Trump tightens his trade policy
President Donald Trump, in his second term, has intensified his industrial defense policy with a new battery of tariff measures. Under Section 301 of the Trade Act, he has raised tariffs on Chinese aluminum from 7.5% to 25%. In addition, he continues to apply the criteria of Section 232, requiring that imported aluminum be melted and cast in the U.S., Mexico, or Canada to avoid tariffs.
The administration has also put the spotlight on triangulations through third countries such as Mexico, through which aluminum of Chinese origin is being channeled. The goal: to close all avenues of trade evasion and protect domestic production.
These decisions have been well received by the sector.

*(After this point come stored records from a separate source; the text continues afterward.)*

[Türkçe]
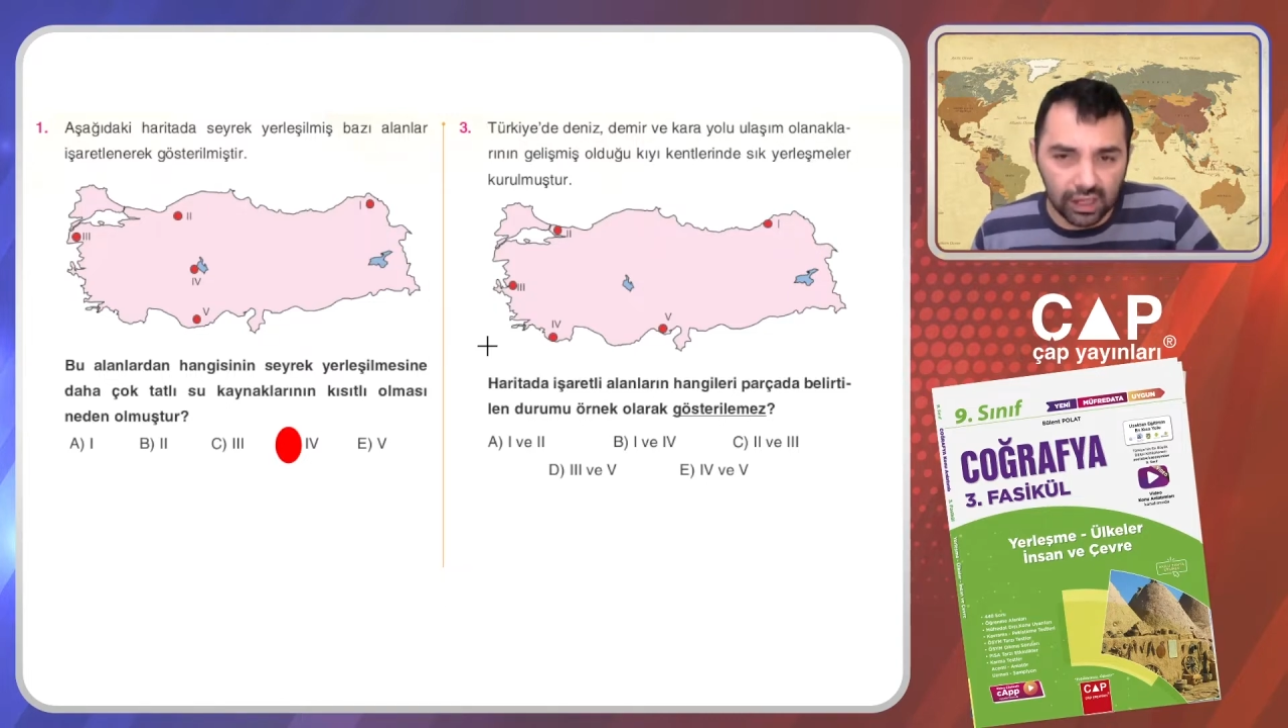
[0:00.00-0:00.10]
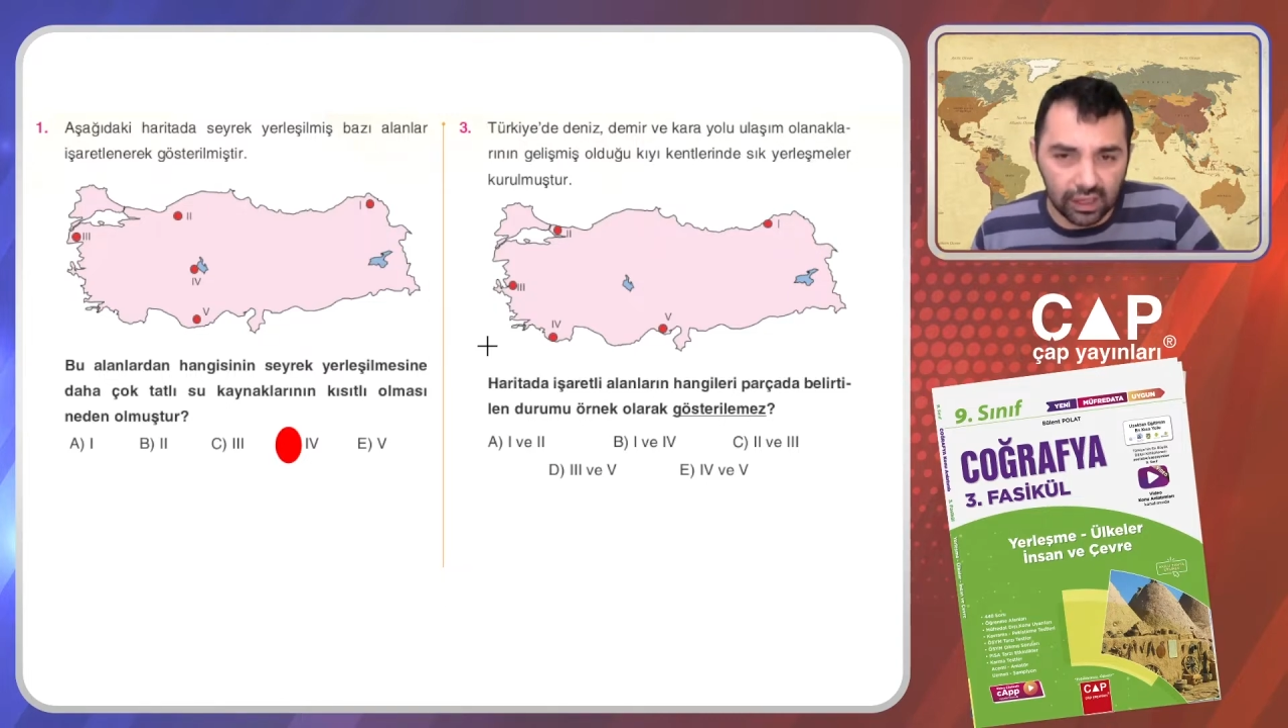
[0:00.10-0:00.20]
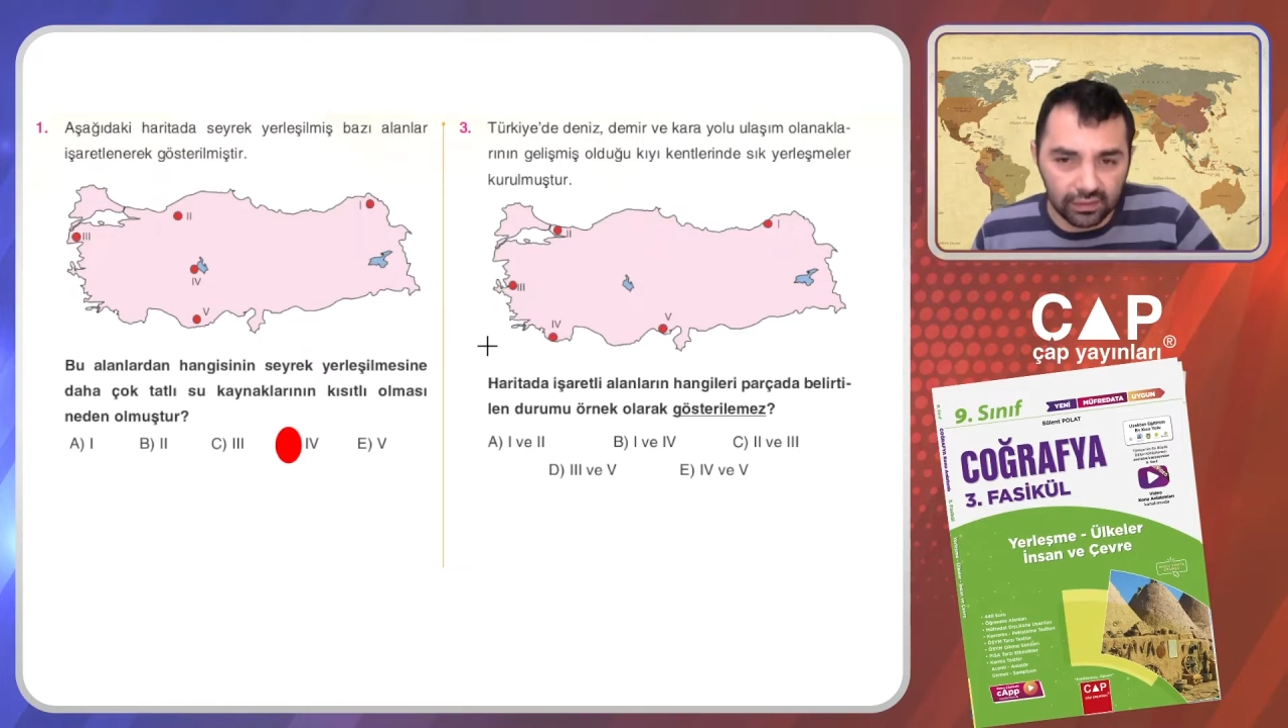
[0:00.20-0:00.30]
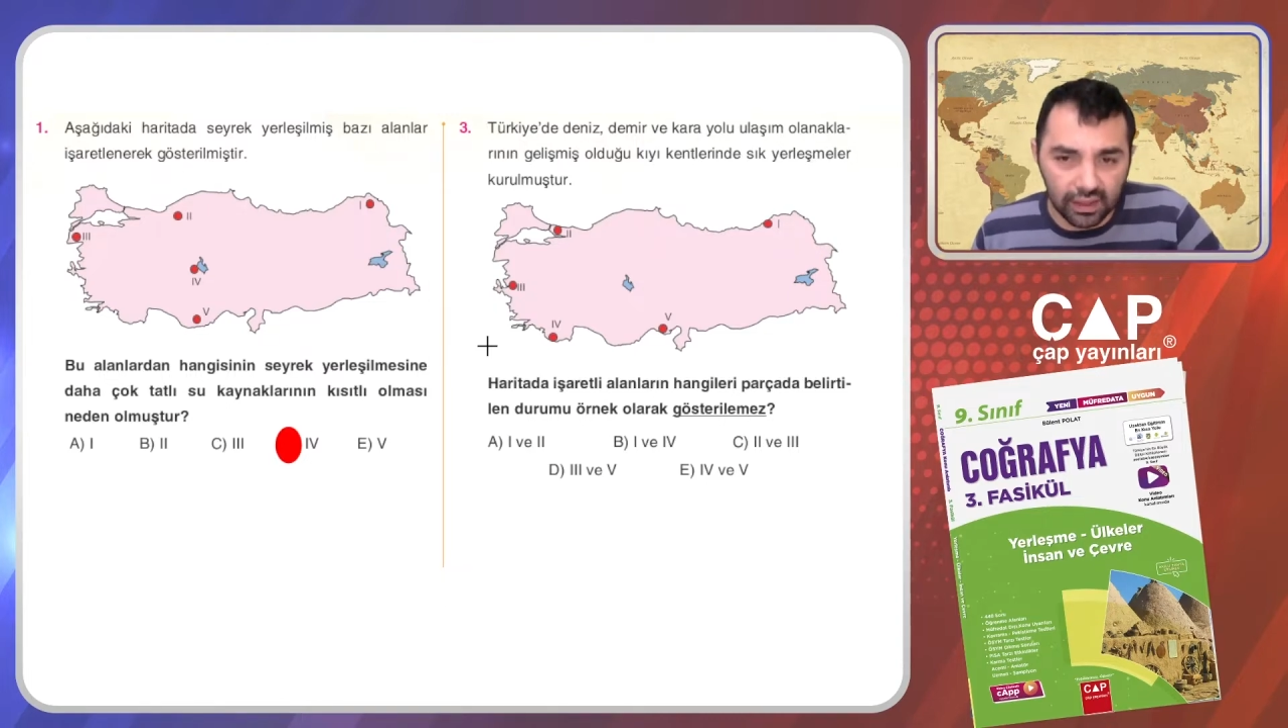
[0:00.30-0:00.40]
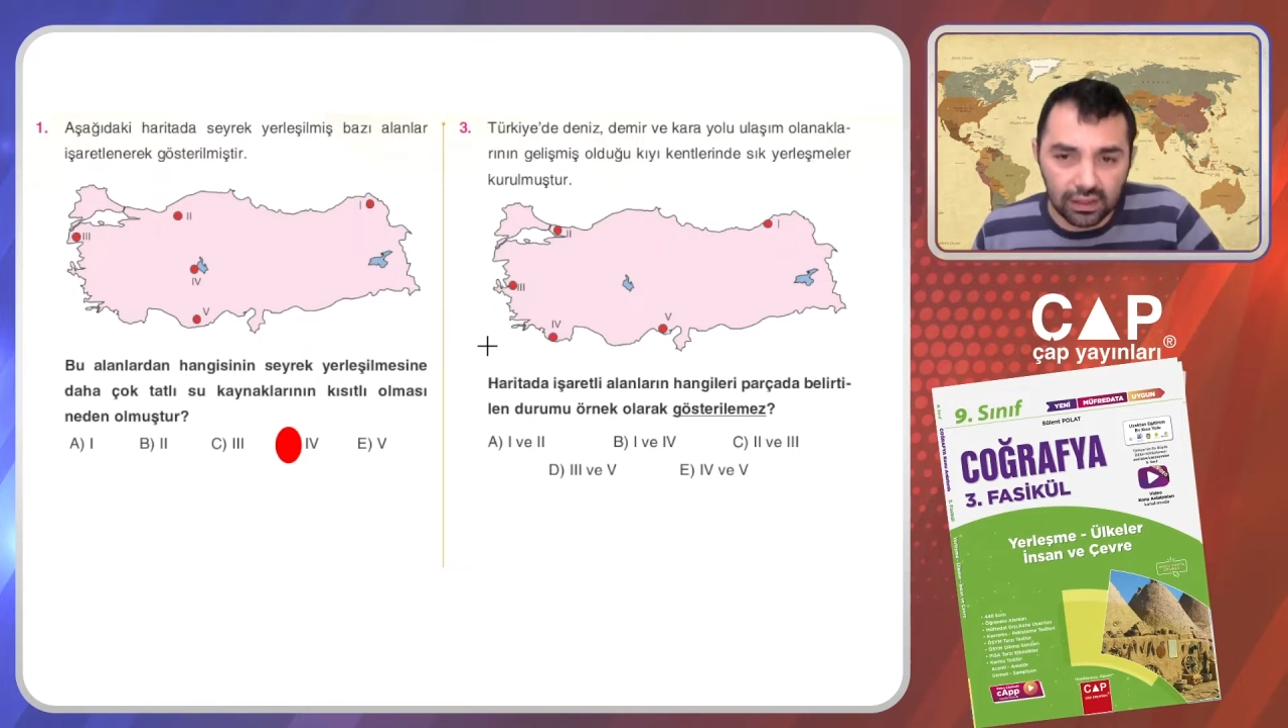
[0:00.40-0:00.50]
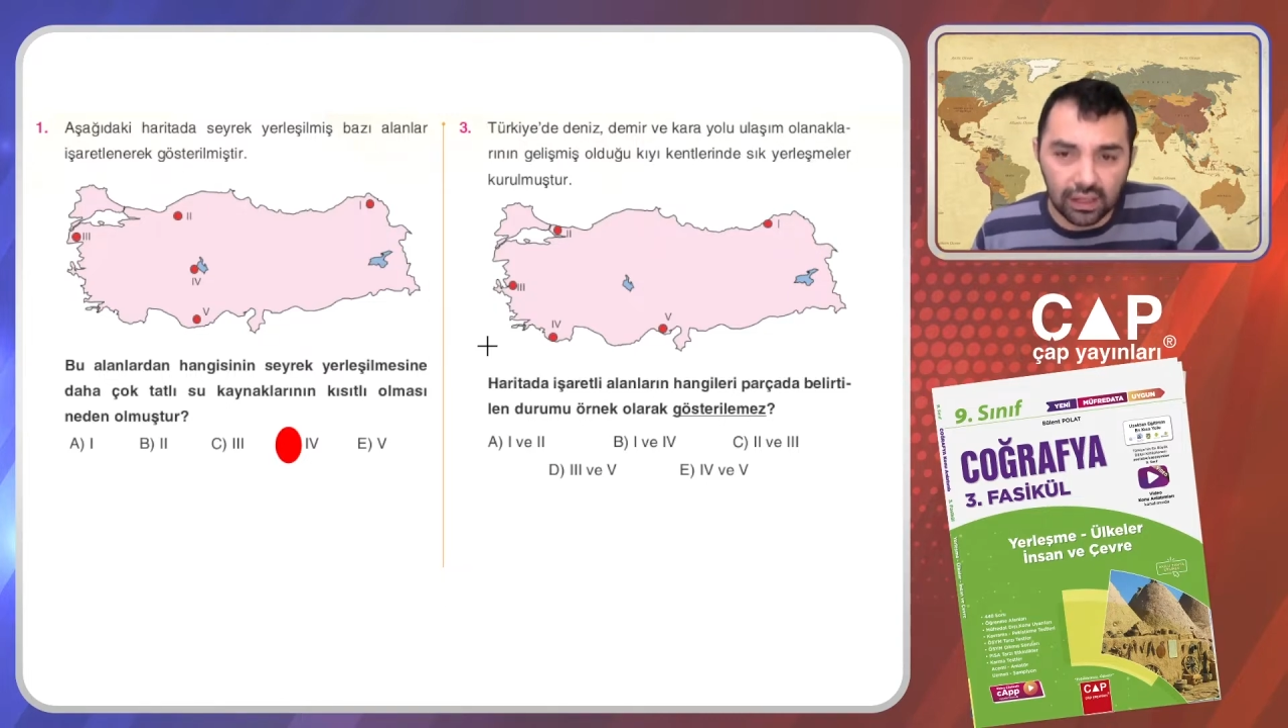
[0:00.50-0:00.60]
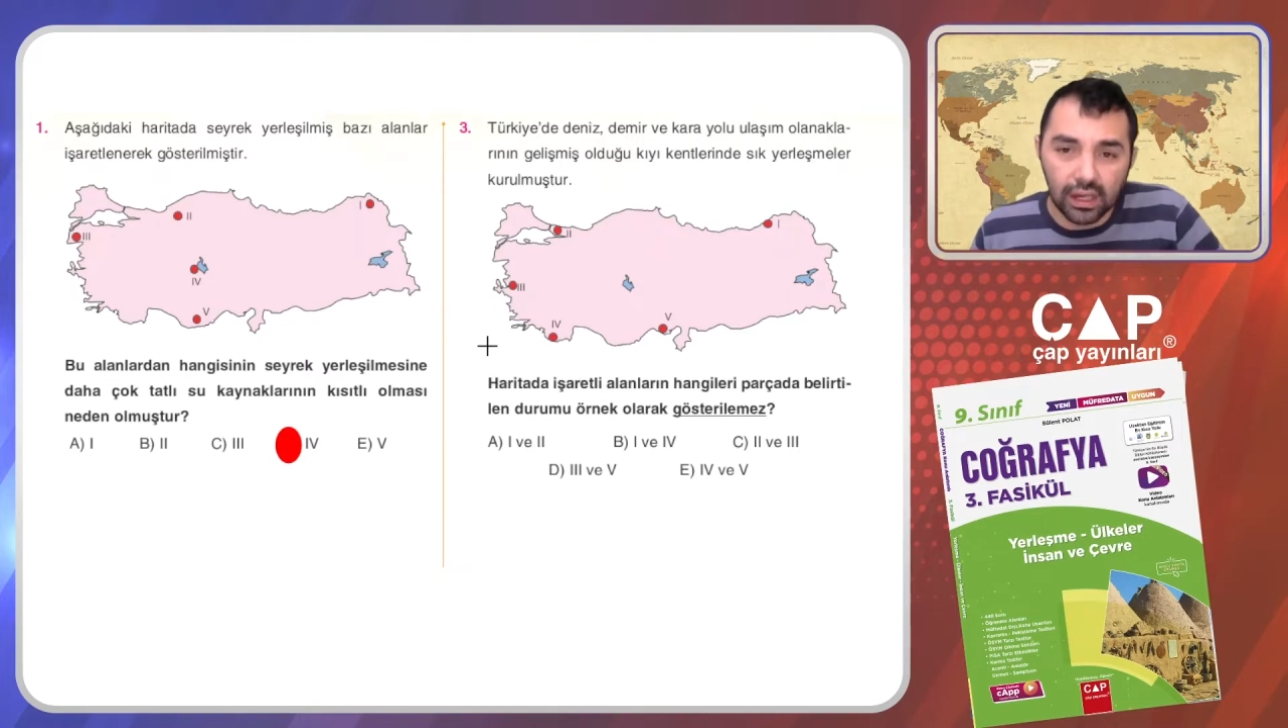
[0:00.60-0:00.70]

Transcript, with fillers: alanlar.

Century Aluminum recently announced the construction of a new industrial complex in South Carolina, the first of its kind in more than four decades, thanks to the new political climate and protectionist measures.
China, partner or threat?
China’s dominance in the aluminum market goes beyond the economic. According to the disseminated graph, dependence on its supply chains represents a strategic risk for key sectors such as defense, automotive, and renewable energy. In addition, the Chinese production model—based on coal—significantly increases global carbon emissions.
China not only subsidizes its domestic industry but also finances projects in countries such as Indonesia and Angola, expanding its control over the raw materials needed for aluminum, such as bauxite.